Note how this is just a (hacky) pseudo syntax for an RDF statement, but it doesn’t matter at this point, just focus on the fact that we have one statement in our model.

Now, let us ask the question “Stefano” “is a citizen of” “U.S.A.”? against that model.

A system based on a closed world assumption (the one programmers are mostly familiar with and the one all XML technologies are based on) will return a sound and comforting “No”.

A system based on an open world assumption (the one RDF technologies are, so far, based on) will return a rather discouraging “I can’t tell”.

Why so? Well, because the close world assumption implies that everything we don’t know is false, while the open world assumption states that everything we don’t know is undefined. So, the question “Stefano” “is a citizen of” “U.S.A.”? will look for that statement in our model, and since we don’t have that statement, the two systems will interpret it differently: false for a closed world approach and not computable for an open world approach.

Now, I’m sure you are now thinking this is just academic, but let me show you another example or how open world assumptions make things weird. Let’s get a new model:

“Stefano” “has father” “Franco”

“has father” “has cardinality” 1

The first statement says that Franco is my dad and the second says that has cardinality of the “has father” relationship is always one. Now, suppose that we merge our model with another one, that contains the (false! Antonio is my uncle, my dad’s brother) statement below:

“Stefano” “has father” “Antonio”

Again, the two assumptions operate in a completely different way:

  • the closed world assumption triggers an error: there can be only one father and the model contains two statements that are in conflict;
  • the open world assumption triggers the creation of a new statement: there can only be one father, therefore “Franco” “same as” “Antonio”;

Open world is much less prone to trigger an error, and much more likely to generate new statements based on the fact that can be found in the model, hoping to be able to regenerate the knowledge when new information comes along.
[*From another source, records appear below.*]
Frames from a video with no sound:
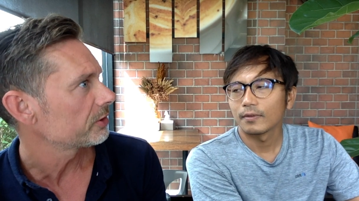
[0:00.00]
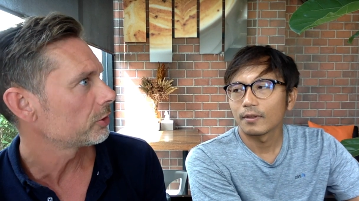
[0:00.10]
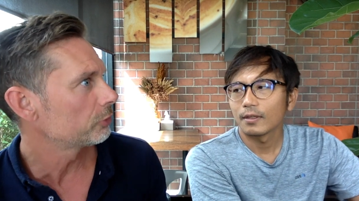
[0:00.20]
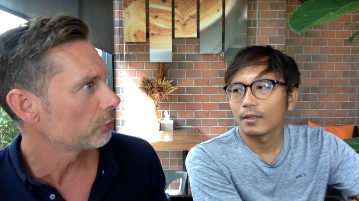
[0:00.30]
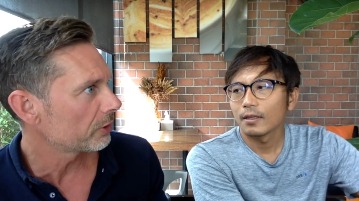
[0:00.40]
Speaker 1: did
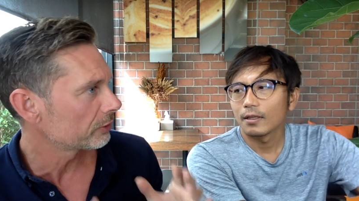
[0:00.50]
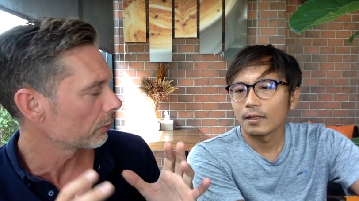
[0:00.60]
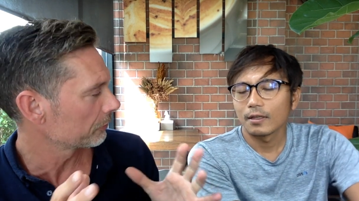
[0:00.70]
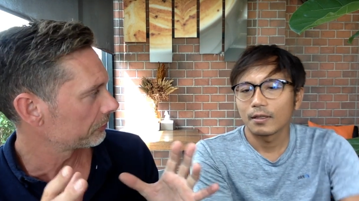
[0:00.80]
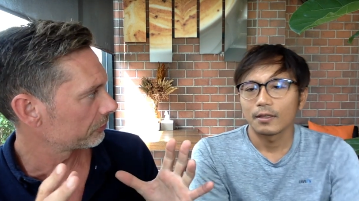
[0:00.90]
you do in
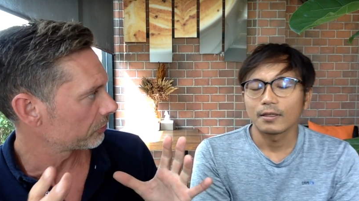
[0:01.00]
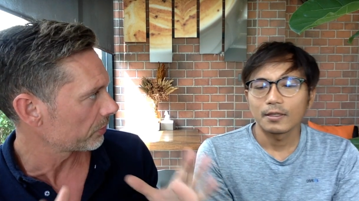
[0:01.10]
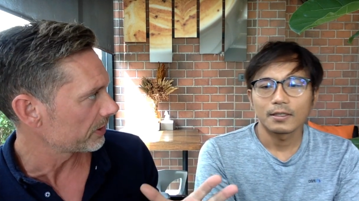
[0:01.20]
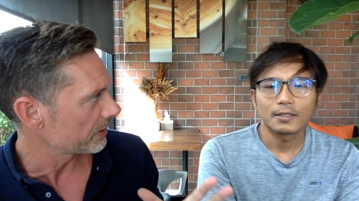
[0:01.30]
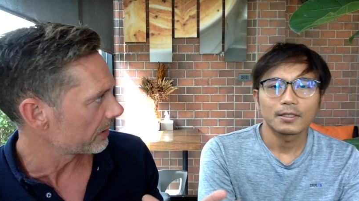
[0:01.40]
those 3
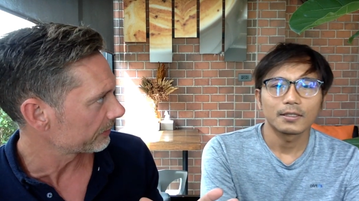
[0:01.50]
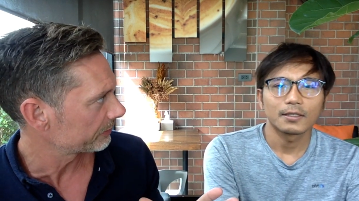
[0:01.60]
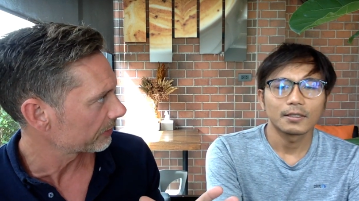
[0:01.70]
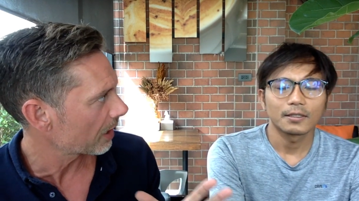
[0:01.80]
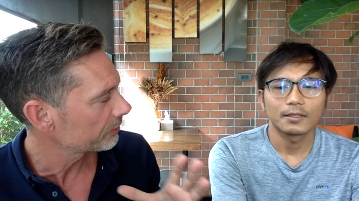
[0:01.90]

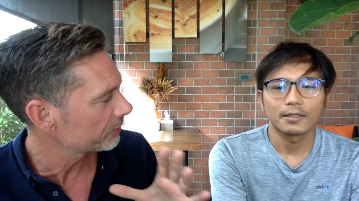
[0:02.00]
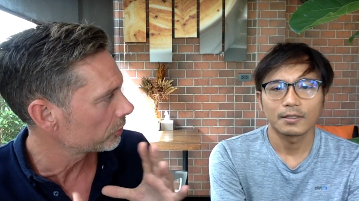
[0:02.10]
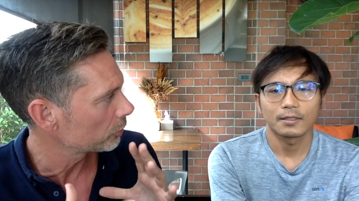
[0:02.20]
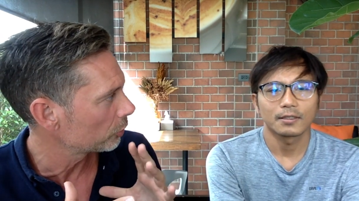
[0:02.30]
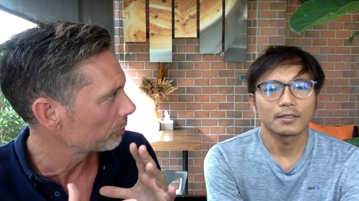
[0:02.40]
years? How did
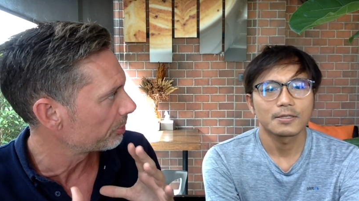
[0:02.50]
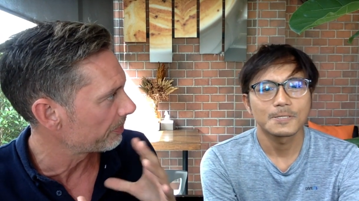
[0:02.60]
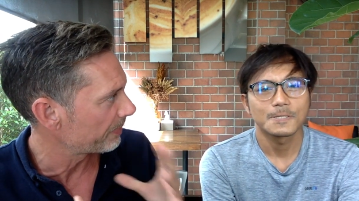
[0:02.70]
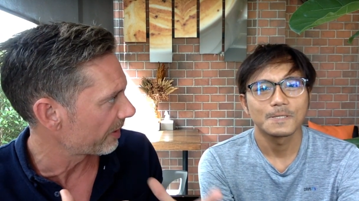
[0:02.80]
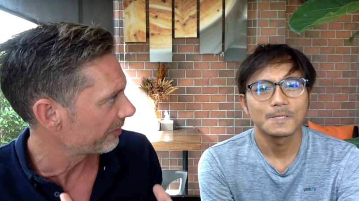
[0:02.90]
you
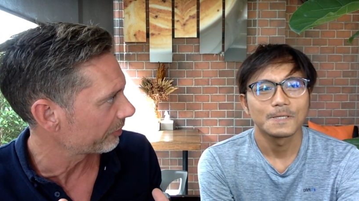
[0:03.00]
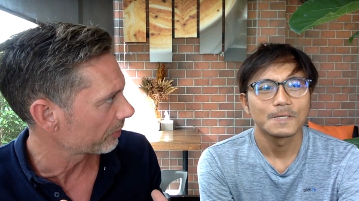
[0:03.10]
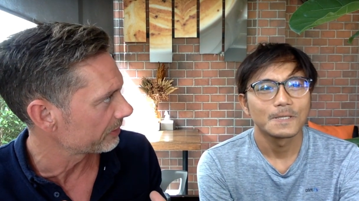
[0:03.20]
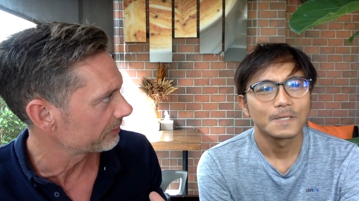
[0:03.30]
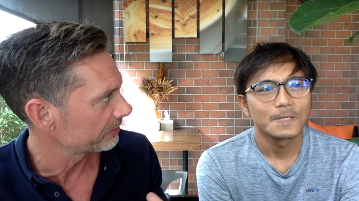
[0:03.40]
prepare for
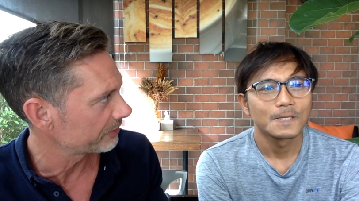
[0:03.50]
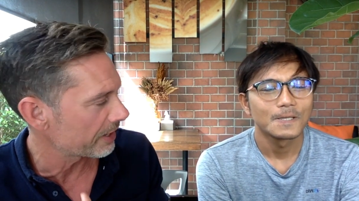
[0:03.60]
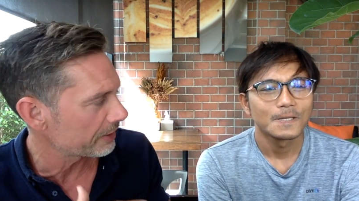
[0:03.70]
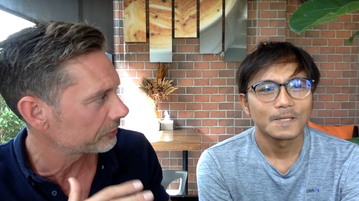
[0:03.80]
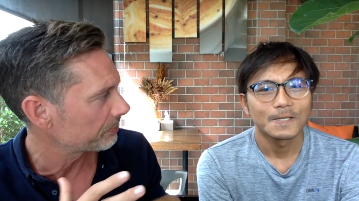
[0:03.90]
this? Is there
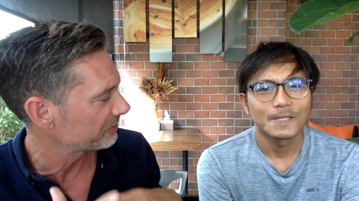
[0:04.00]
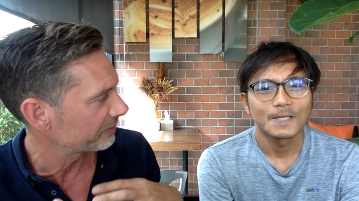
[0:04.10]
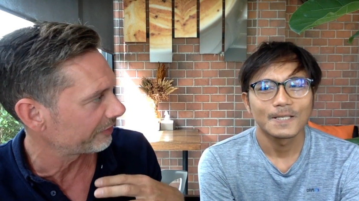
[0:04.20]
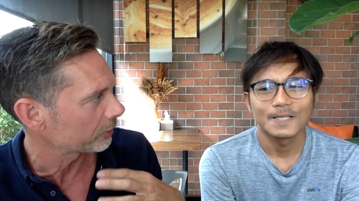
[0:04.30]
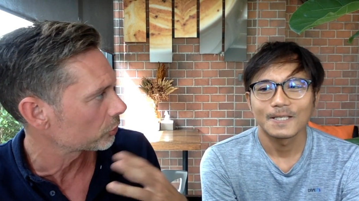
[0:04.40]
any
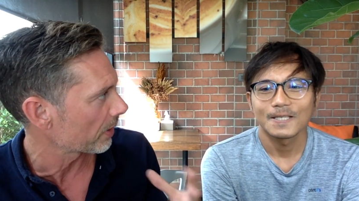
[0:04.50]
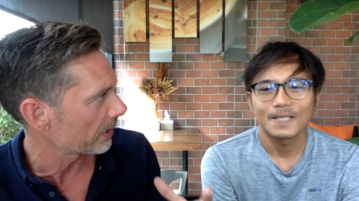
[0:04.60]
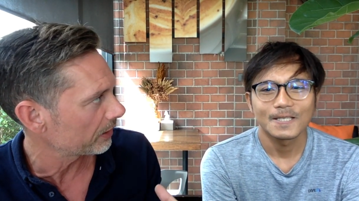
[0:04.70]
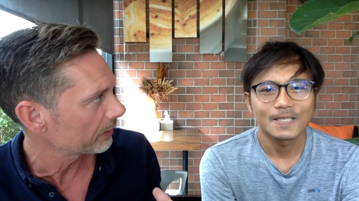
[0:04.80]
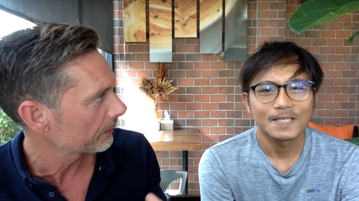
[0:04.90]
specific
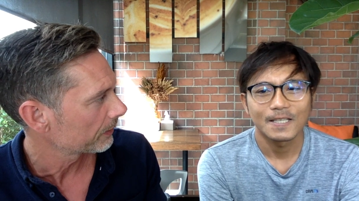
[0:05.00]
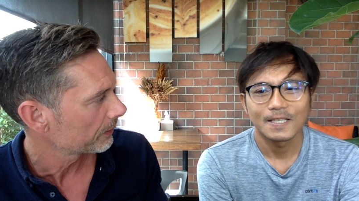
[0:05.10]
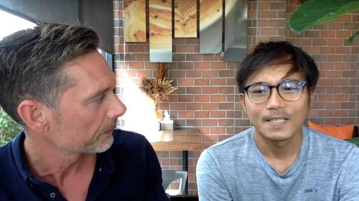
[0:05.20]
training?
Close world, on the other hand, is much more strict, less diplomatic, if you wish, more absolutist: I tell you what I know now and I don’t try to second guess.
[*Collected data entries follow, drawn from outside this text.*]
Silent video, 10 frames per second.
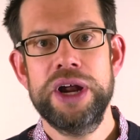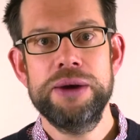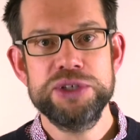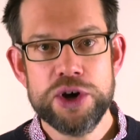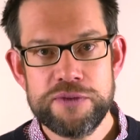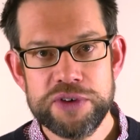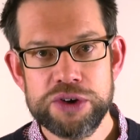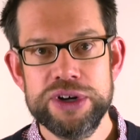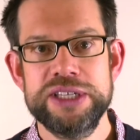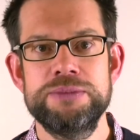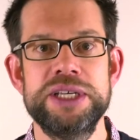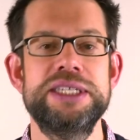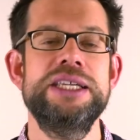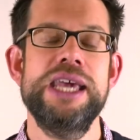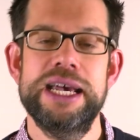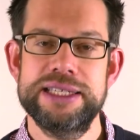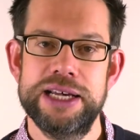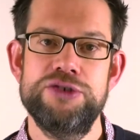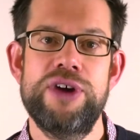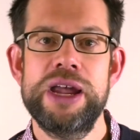I was off for Christmas, and yes,
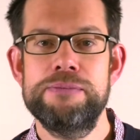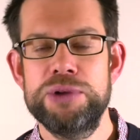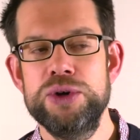I drank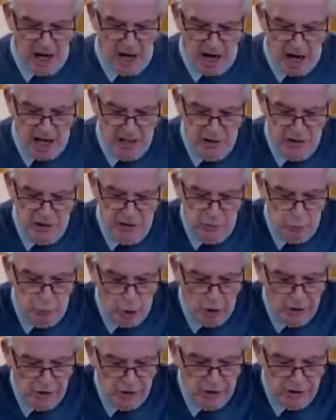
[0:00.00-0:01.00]
I just
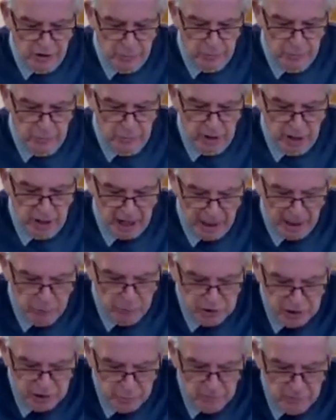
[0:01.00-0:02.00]
wonder how
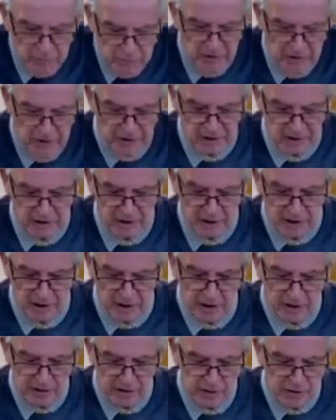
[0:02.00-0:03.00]
she would feel
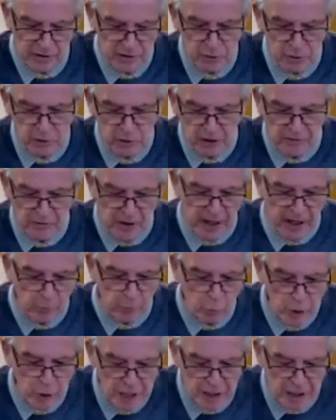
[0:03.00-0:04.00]
during that
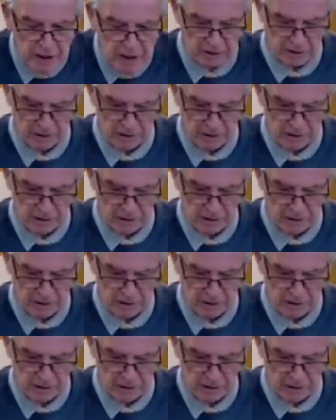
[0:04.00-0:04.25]
week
These two different views of the world are nothing but political visions: some people avoid doubt as the plague, some others embrace doubt as a way of gaining new potential knowledge. Both have pros and cons, but they are really hard (if not impossible) to mix: they are like water and oil.

Recently, the W3C held a workshop on Rule Languages for Interoperability and it turns out that many people feel the need for more “close world” approaches or, as some like to call it, “negation as failure”. The paper “Stack of Two Towers?” explains well the fact that there is a battle starting between the two worlds, a battle that might fragment the semantic web in two partially incompatible worlds: one where doubt is embraced, but validity is a myth, another where validity is possible but doubt is a plague.

Note how the open world assumption is considered evil by the entire range of XML and web service technologies that try really hard to standardize, normalize, describe and validate everything that goes on, hoping to create an ordered world in which things work smoothly.

The open world assumption tries hard to avoid that: validation, in a open world assumption, is, well, limiting, if not directly out of place.

But then again, validation is a fact of life and a very strong requirement for some environments that at least try to uniform and minimize differences and disorder within a particular application or closed community.

So, the question on the table, and it’s a big one, is: how do we allow open world and closed world assumptions to coexist? is it just a parameter in the way the inferencing engines run (one empowers doubt, the other rejects it) or is something impossible to achieve?

It’s a very big and deep question, and touches not only technology and computer science, but also philosophy and linguistics, if not politics too.

My answer is pragmatic: use what you need and ignore the rest. I lost interest in the search for the perfect architecture, but I know some haven’t: fasten your seat belts, people, turbulence ahead.